Friday, January 24, 12:15 p.m. – 1:15 p.m.

Student Union, Ogeechee Theater, Armstrong Campus

In the Victorian (1837-1901) periodical press, the figure of the muscular woman sparked debates about the value of strenuous physical fitness regimens for women and illuminated wider uncertainties about aesthetic ideals of British feminine decorum. While these debates and anxieties were largely documented in written commentaries, they were also advanced by contradictory illustrations of muscular women. Dr. Mitchell explores how these illustrations—along with the essays, anecdotes, and poems they often accompanied—revealed layered interpretations and subtexts that the aesthetics of the muscular female body evoked, thus capturing divergent attitudes toward female musculature in Victorian culture.

Dr. Michael Cuellar
Enterprise Systems and Analytics

The Coming Disruptive Impact of Technology On Business and Society

Friday, February 21, 12:15 p.m. – 1:15 p.m.

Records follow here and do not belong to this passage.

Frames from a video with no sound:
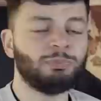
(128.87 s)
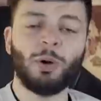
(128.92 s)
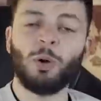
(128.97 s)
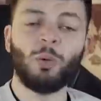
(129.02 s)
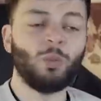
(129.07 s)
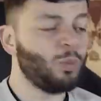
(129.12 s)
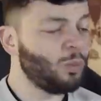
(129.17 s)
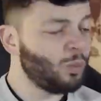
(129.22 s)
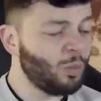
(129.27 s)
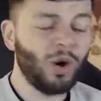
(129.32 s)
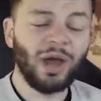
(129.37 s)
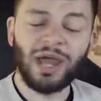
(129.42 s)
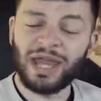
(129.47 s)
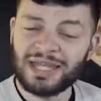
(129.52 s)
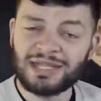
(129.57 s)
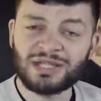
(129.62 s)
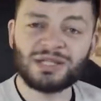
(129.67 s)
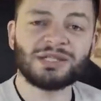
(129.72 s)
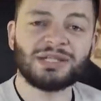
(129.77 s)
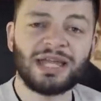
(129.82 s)
but what he
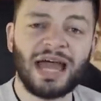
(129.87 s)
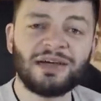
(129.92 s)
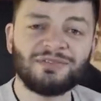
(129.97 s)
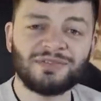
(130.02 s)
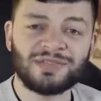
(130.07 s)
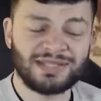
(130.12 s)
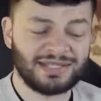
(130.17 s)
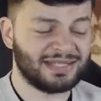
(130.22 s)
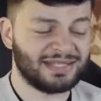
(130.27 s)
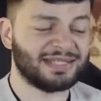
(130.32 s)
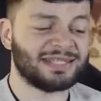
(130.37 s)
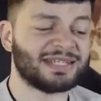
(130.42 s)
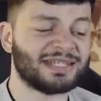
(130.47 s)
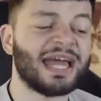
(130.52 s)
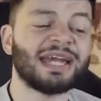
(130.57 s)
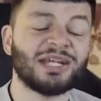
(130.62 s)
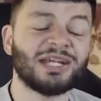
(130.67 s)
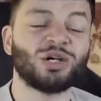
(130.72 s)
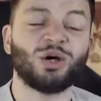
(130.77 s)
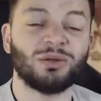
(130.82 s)
doesn't have in
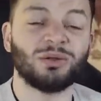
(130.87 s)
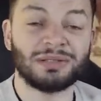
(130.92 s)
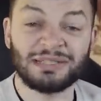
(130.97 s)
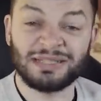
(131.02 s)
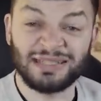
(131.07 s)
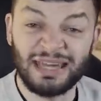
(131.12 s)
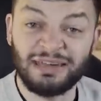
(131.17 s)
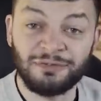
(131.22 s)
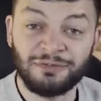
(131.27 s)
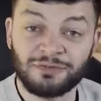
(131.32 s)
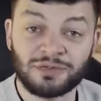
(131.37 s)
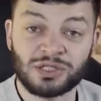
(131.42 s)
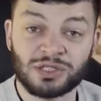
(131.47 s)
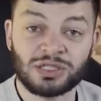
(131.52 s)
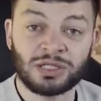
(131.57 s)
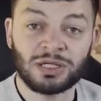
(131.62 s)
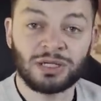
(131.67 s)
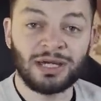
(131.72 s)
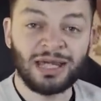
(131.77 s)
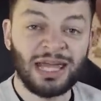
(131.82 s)
technical
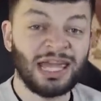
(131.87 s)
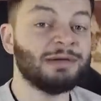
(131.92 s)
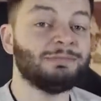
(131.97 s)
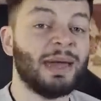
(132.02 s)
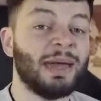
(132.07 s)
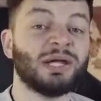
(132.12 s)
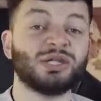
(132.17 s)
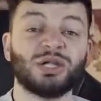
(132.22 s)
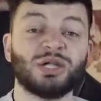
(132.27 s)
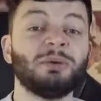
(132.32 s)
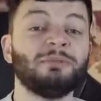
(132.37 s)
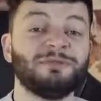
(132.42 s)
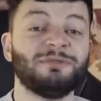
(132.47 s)
gifts, he makes up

Student Union, Ogeechee Theater, Armstrong Campus

By enabling capabilities such as global outsourcing and the replacement of human workers in low skilled repetitive jobs, technology has already had a disruptive effect on society. Artificial Intelligence (AI), the ability of a machine to interact with its environment and take independent action to achieve its goals, is poised to accelerate these impacts. For example, the program Alpha Zero surpassed human capabilities in playing chess and, in fact, demonstrated better strategies for gameplay, IBM’s program Watson defeated the best human players on the game show Jeopardy, and driverless vehicles are being rapidly developed. Coupled with other technologies such as Data Analytics and the Internet of Things, artificial intelligence technology is poised to make disruptive changes to society that will transform all our lives. Dr. Cuellar discusses the progress of these disruptive technologies and their impact on employment, wage rates, and society while also highlighting the ethical issues involved in using these technologies.

Dr. Amanda Glaze
Middle Grades & Secondary Education

Southern Evolution: Science, Religion, and Culture in the Deep South

Friday, March 27, 12:15 p.m. – 1:15 p.m.

Student Union, Ogeechee Theater, Armstrong Campus

The United States faces an unusual problem in science education where the unifying theory in the sciences, evolution, is shrouded in controversy among the public and in the classroom. As a result, the teaching and learning of evolution has been described as “the greatest failure of science education in the 21st century”. The phenomenon is highly visible in the South, where culture, beliefs, and science intersect in politics, classrooms, and at the dinner table. Research in evolution education in the region provides a vibrant lens through which to view how we approach controversial topics in the classroom and in our communities. Dr. Glaze addresses evolution education in the South and across the country, explores our understandings of the public controversy, and discusses ways of communicating science in and out of the classroom to support science literacy for all.

Dr. David Owens
Middle Grades & Secondary Education

Bridging the partisan gulf: Employing compassion to successfully resolve socioscientific issues

Friday, April 3, 12:15 p.m. – 1:15 p.m.

Student Union, Ogeechee Theater, Armstrong Campus

Socioscientific issues (SSI) are issues with ties to science, but that cannot be resolved without also considering non-science aspects of the issue (climate change, bacteria’s develop.m.ent of antibiotic resistance, genetic modification, etc.).To resolve an SSI, citizens must evaluate the affordances of scientific ways of knowing (such as understanding informed by the systematic collection and analysis of data) alongside non-science considerations (e.g., morality, ethics, politics, and the like). Since SSIs are often contentious and involve a diversity of non-science views, they result in polarity on a spectrum of views about the issue, which make SSIs difficult to resolve. Finding viable common ground between scientific and non-scientific views can create cooperation and lead to resolution of SSIs. Dr. Owens considers the potential for compassion to serve as a common ground and proposes a framework for considering science and non-science ways of knowing to understand and resolve contemporary, contentious SSI.